The
scheme of the hour was to rob another Augustine monk, Robert
de la Porte, and in this the Prior agreed to take a hand with
simulated greed. Thus, in the course of two days, he had
turned this wineskin of a Tabary inside out. For a while
longer the farce was carried on; the Prior was introduced to
Petit-Jehan, whom he describes as a little, very smart man of
thirty, with a black beard and a short jacket; an appointment
was made and broken in the de la Porte affair; Tabary had
some breakfast at the Prior's charge and leaked out more
secrets under the influence of wine and friendship; and then
all of a sudden, on the 17th of May, an alarm sprang up, the
Prior picked up his skirts and walked quietly over to the
Chatelet to make a deposition, and the whole band took to
their heels and vanished out of Paris and the sight of the
police.
Vanish as they like, they all go with a clog about their
feet.
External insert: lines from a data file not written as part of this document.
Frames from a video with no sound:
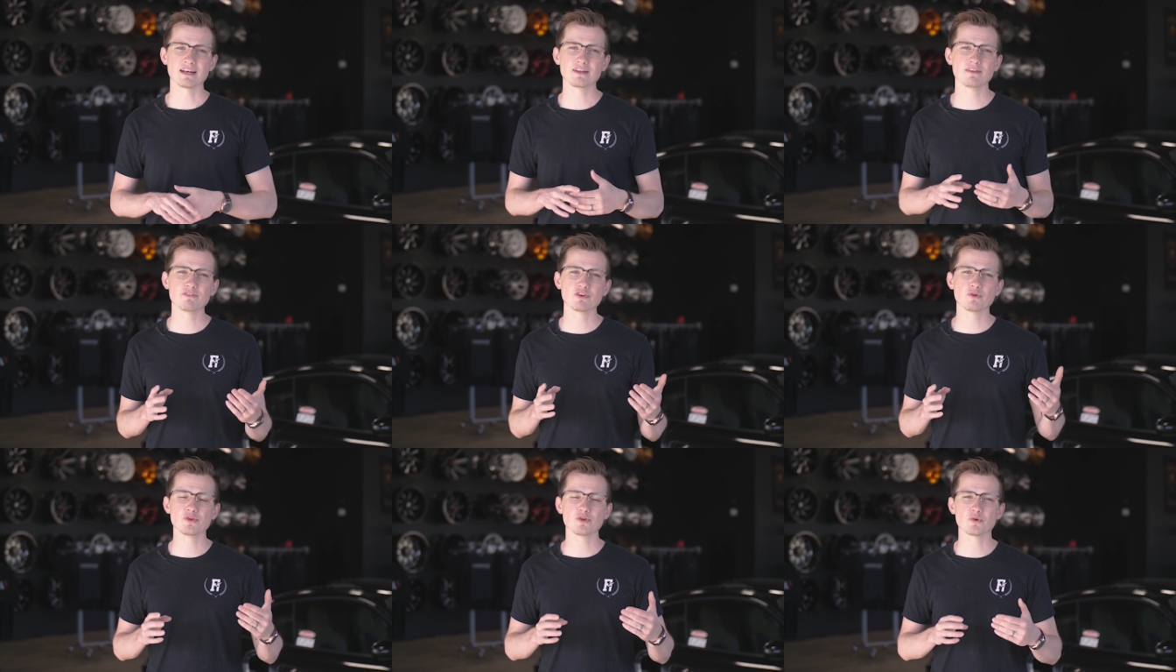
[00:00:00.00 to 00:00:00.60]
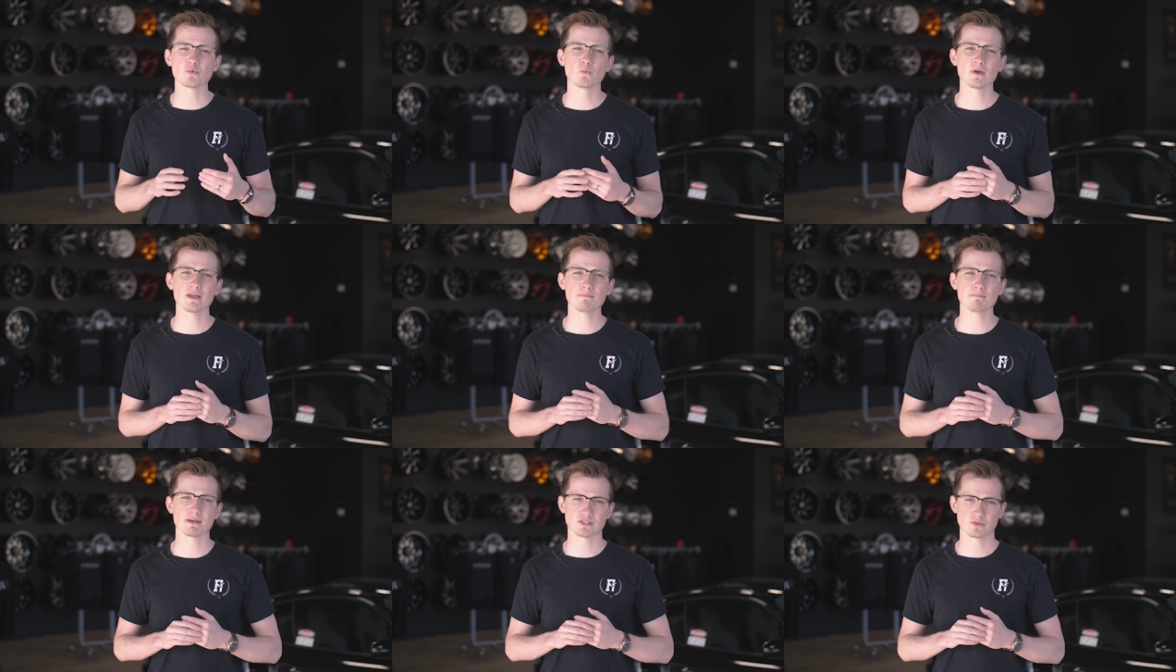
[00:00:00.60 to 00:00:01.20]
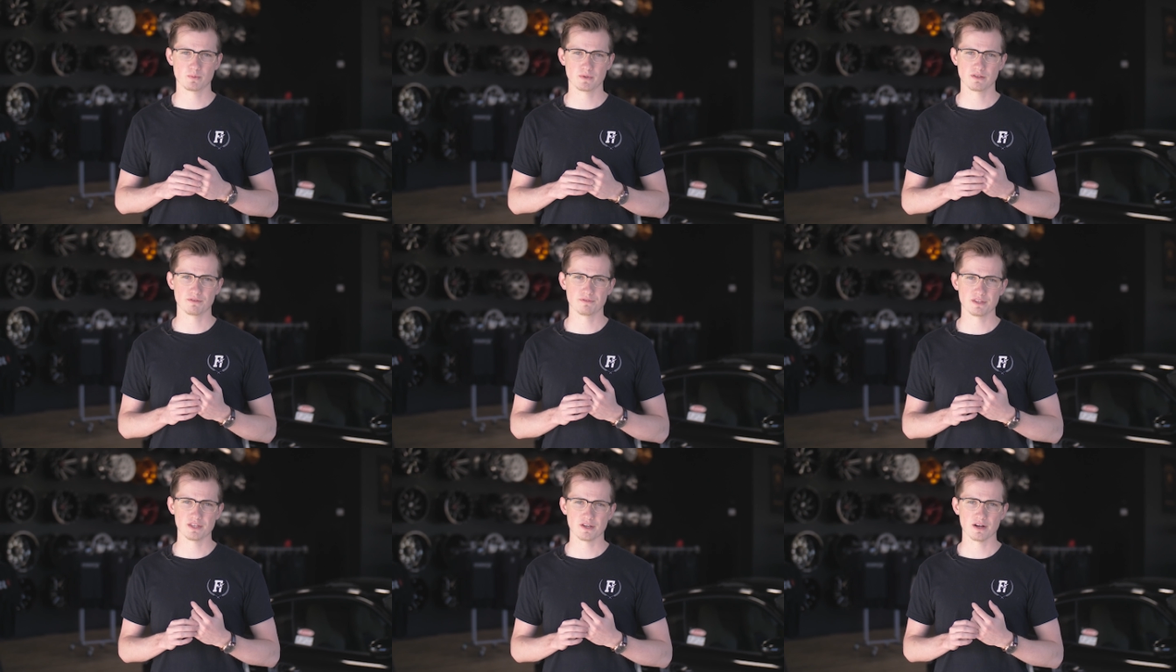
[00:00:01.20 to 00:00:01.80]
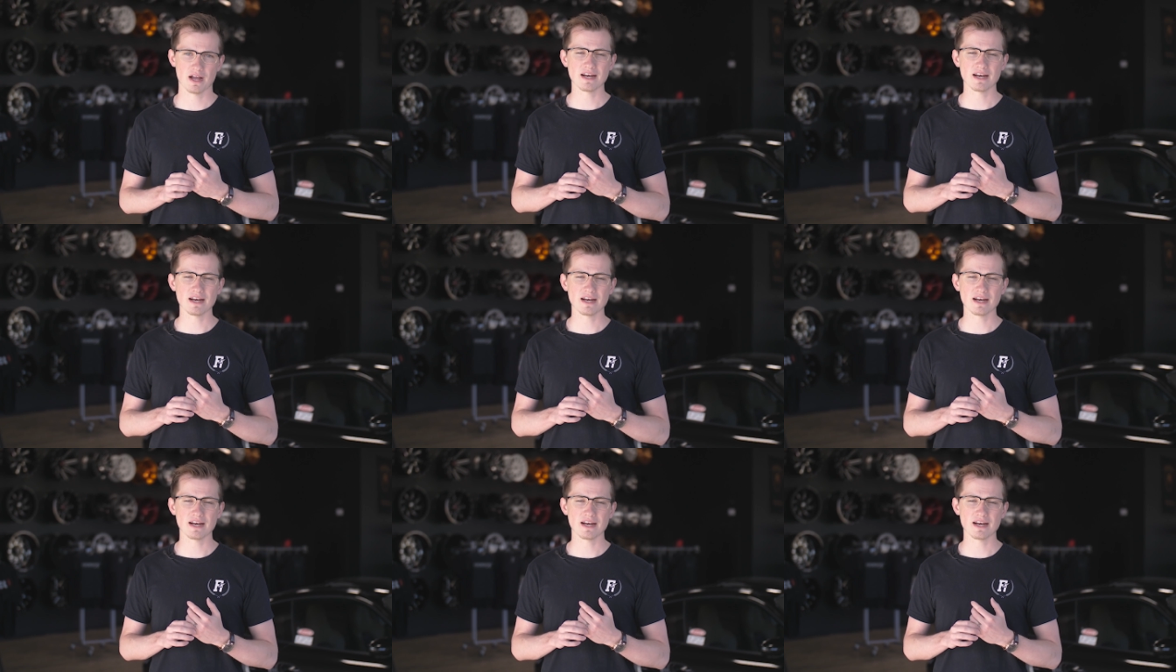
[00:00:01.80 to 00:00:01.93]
I didn't even know you could win Best Wheel of the Year.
Sooner or later, here or there, they will be caught in
the fact, and ignominiously sent home. From our vantage of
four centuries afterwards, it is odd and pitiful to watch the
order in which the fugitives are captured and dragged in.
Montigny was the first. In August of that same year, he was
laid by the heels on many grievous counts; sacrilegious
robberies, frauds, incorrigibility, and that bad business
about Thevenin Pensete in the house by the cemetery of St.